Most helpful customer reviews

0 of 0 people found the following review helpful.
33 years a teacher - now a writer
By LAUNA STOUT- Children'sBooks.BellaOnline
Frank McCourt writes from life and heart.Teacher Man: A Memoir (The Frank McCourt Memoirs) This books helps us to understand how his 33+ years as a teacher helped turn him into the writer he became. You will laugh and cry.
I like the comfort of purchasing on Amazon. I know I can count on them for excellent service and I have never been let down. Sometimes it is necessary to make a return of an item and I like the flawless way that returns can be handled on Amazon. They are without a doubt the very first “go-to” whenever I want to make a purchase. Whether it is a book, or something for my home or office, or an item of clothing I always check for availability on amazon first. When I want to get a gift item and have it delivered directly to the home of the recipient it is truly awesome! I also find it exceptionally helpful when I want to buy multiples of a specific item as I can usually find what I want from one source or from multiple sources. Thanks Amazon for making it so easy to purchase whatever I want, whenever I want! I love to shop from my computer or even from my phone, or even in my pj’s!

0 of 0 people found the following review helpful.
Frank tells it like it was.
By Jim Misko
Brief, frank, to the point and telling. I was a bit put off by the scene changes but the author's ability to tell the reader how he felt when he goofed up was heart warming. Too few people admit their weak points and tell others about them. A good book with an interesting writing technique and a story worth reading.

0 of 0 people found the following review helpful.
"Teacher Man"=Teacher Wow!
By Joan Raitt
Just when I thought it couldn't get any better than "Angela's Ashes", along came "'Tis". Just when I thought it couldn't get any better than "'Tis", along came "Teacher Man".

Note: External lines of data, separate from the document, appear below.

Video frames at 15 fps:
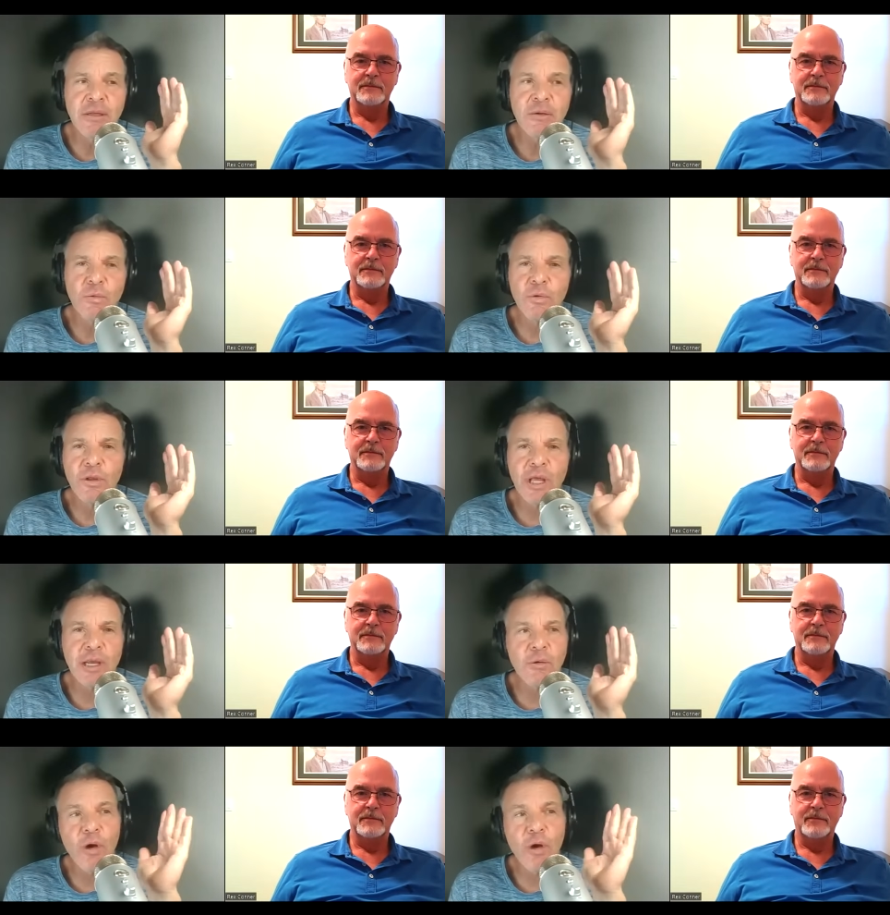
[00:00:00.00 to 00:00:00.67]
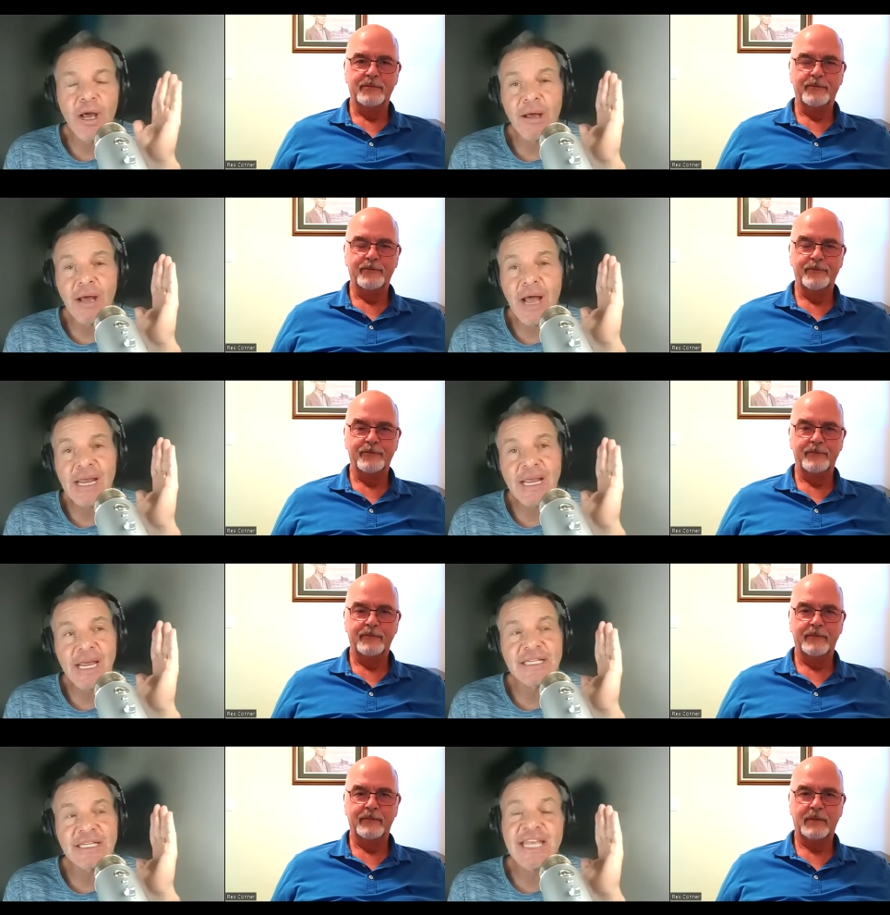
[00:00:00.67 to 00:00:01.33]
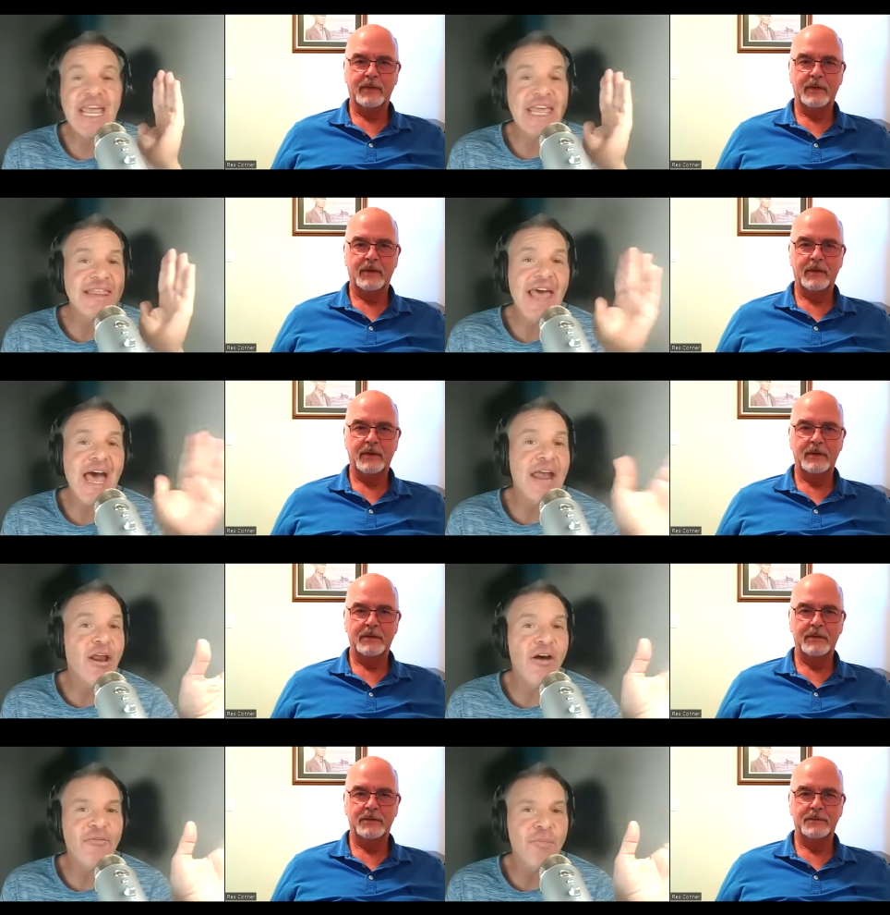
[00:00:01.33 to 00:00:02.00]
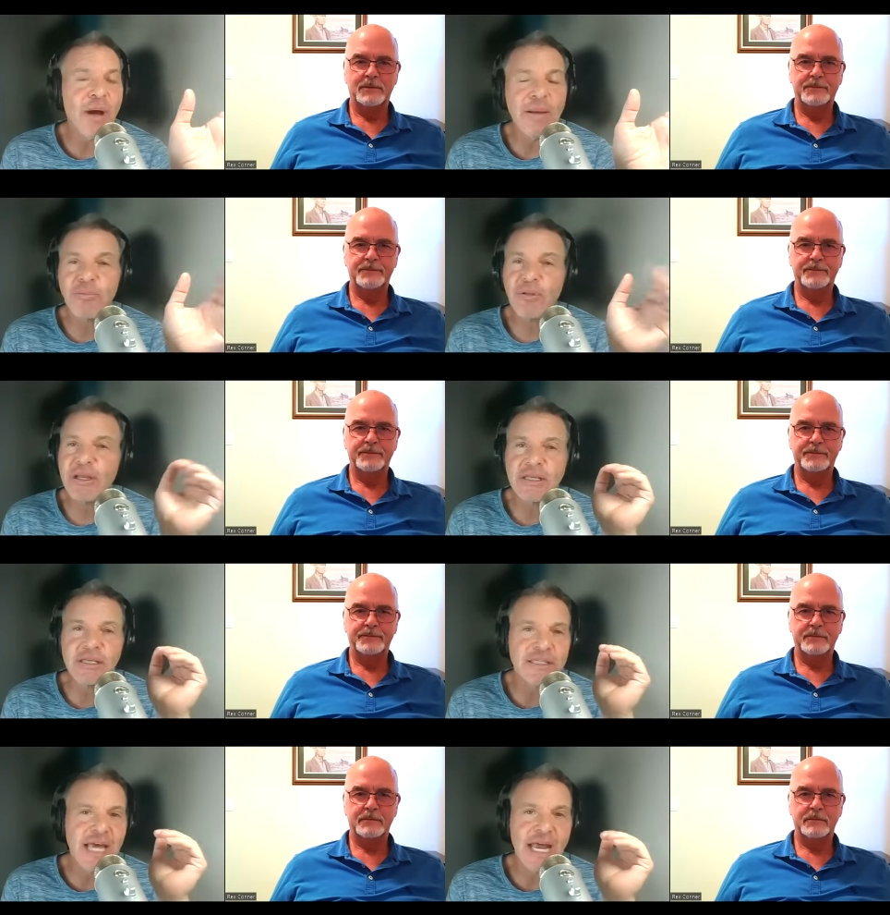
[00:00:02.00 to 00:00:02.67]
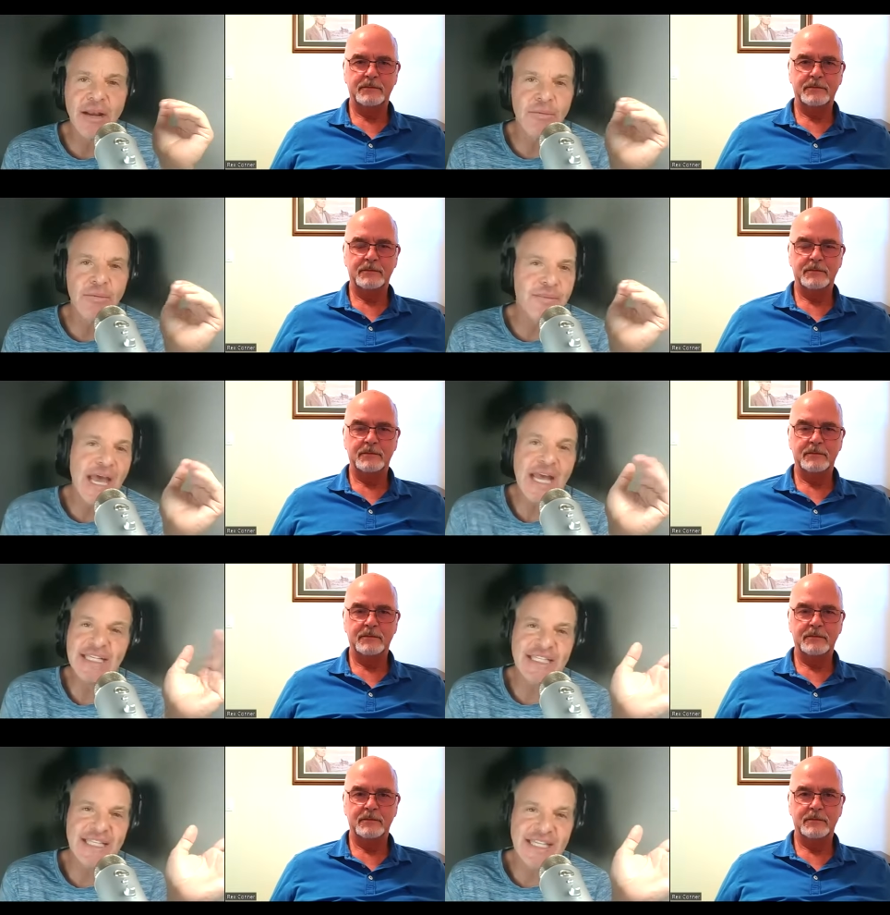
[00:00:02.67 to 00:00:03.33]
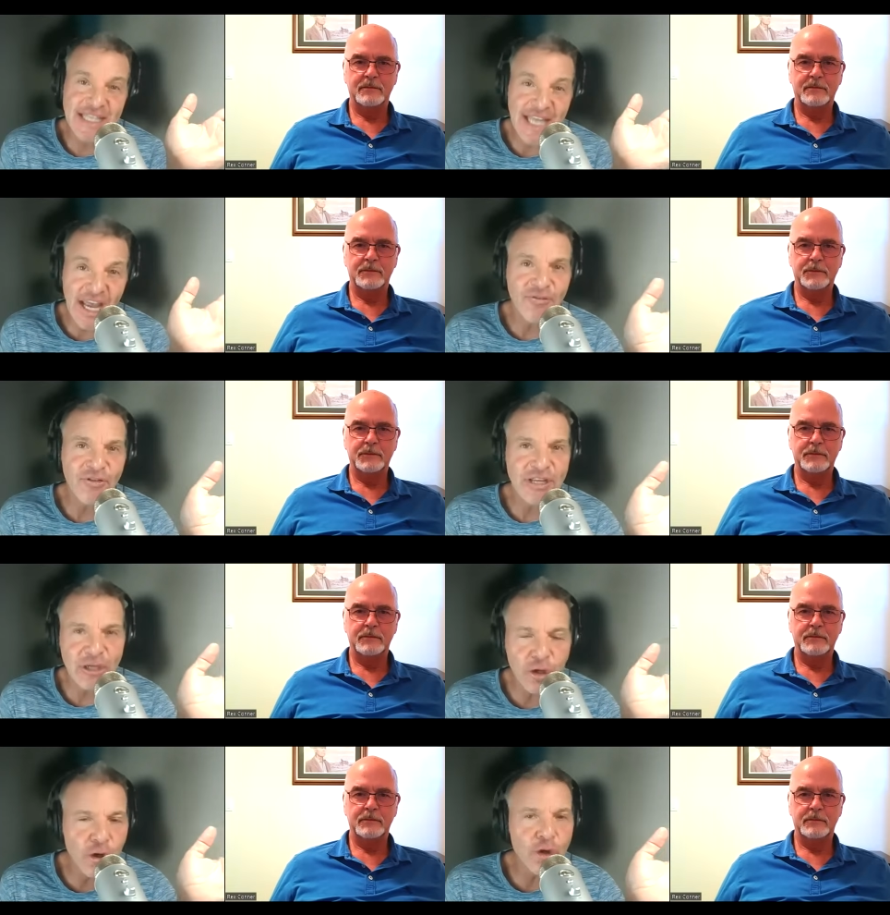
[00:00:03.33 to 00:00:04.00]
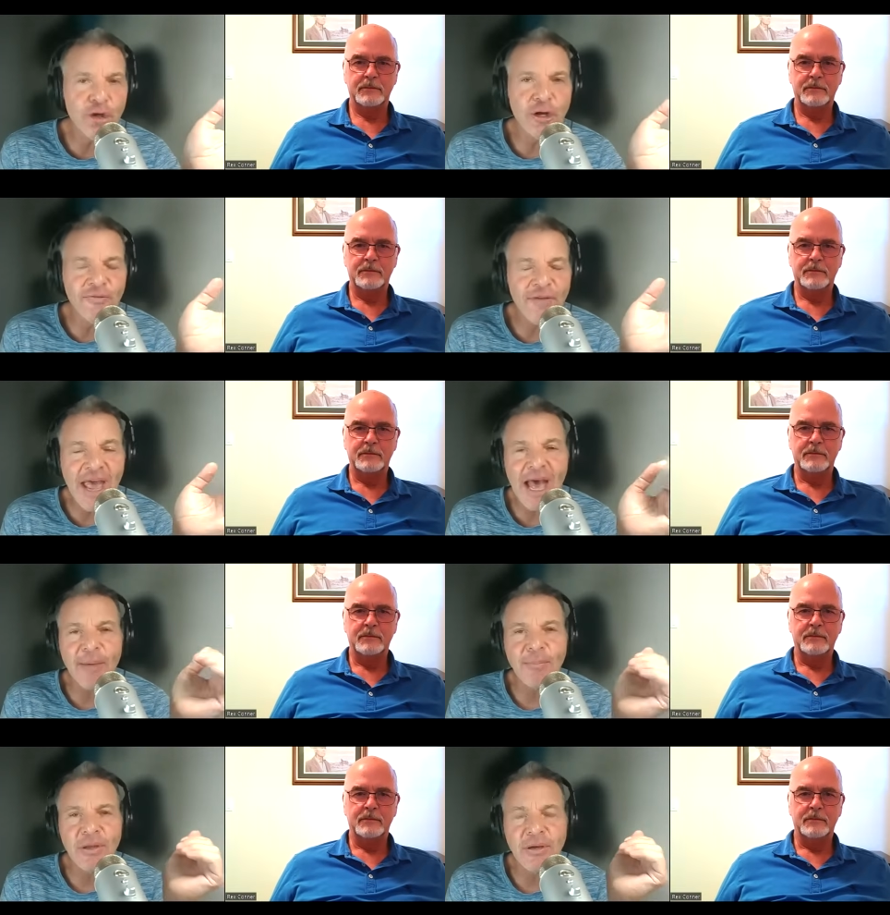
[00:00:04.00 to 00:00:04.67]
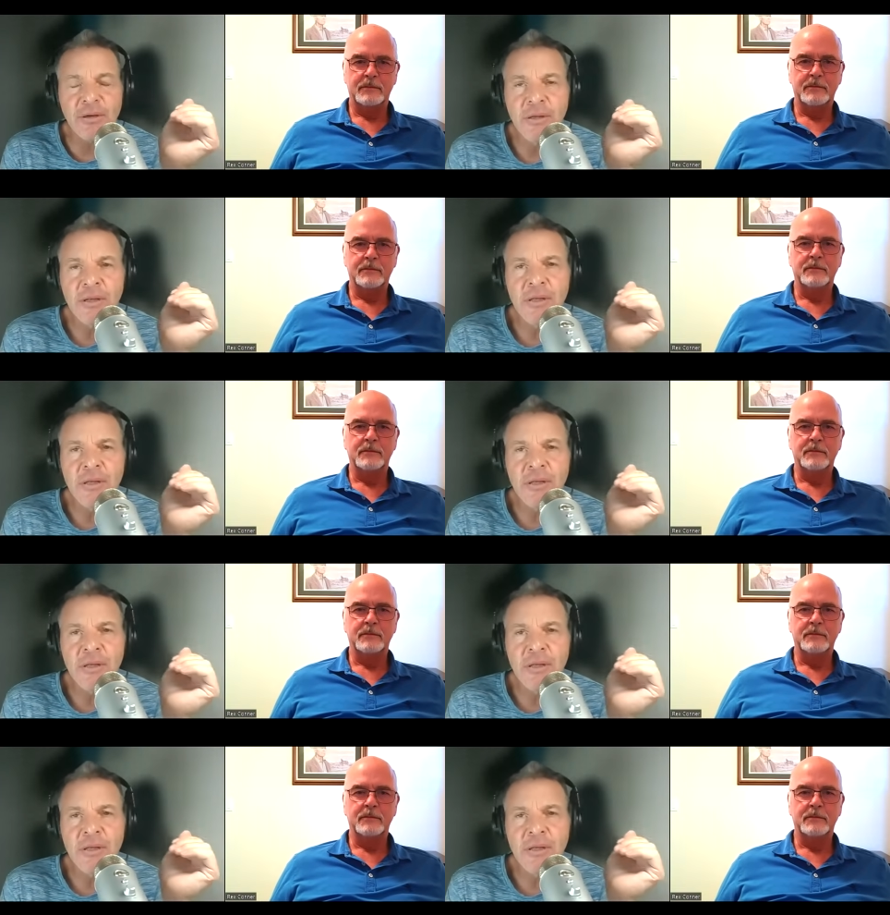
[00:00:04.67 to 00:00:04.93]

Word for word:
Speaker 1: we're like, well, I got to take that off my plate because that definitely couldn't have happened.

In "Teacher Man", McCourt is no longer haunted by the images of his dismal childhood in Limerick. His vision is no longer obscured by all those "dark clouds" that were ever a part of his being in the other memoirs as he endeavored to find his niche.

In "Teacher Man" he is totally immersed in the sometimes chaotic, sometimes enchanting, sometimes frustrating but always challenging world of a classroom filled with that most curious of creatures: the adolescent.

In that world, he not only finds his voice, he finds his heart, he finds his soul,he finds his passion. And that, has made all the difference.

"Teacher Man" is a book that will surely resonate with anyone,who,like "moi", has ever experienced life as a high school teacher. But what of those who have never embraced the profession? To that I would respond that "Teacher Man" will also resonate with anyone who has ever been a high school student. And weren't we all?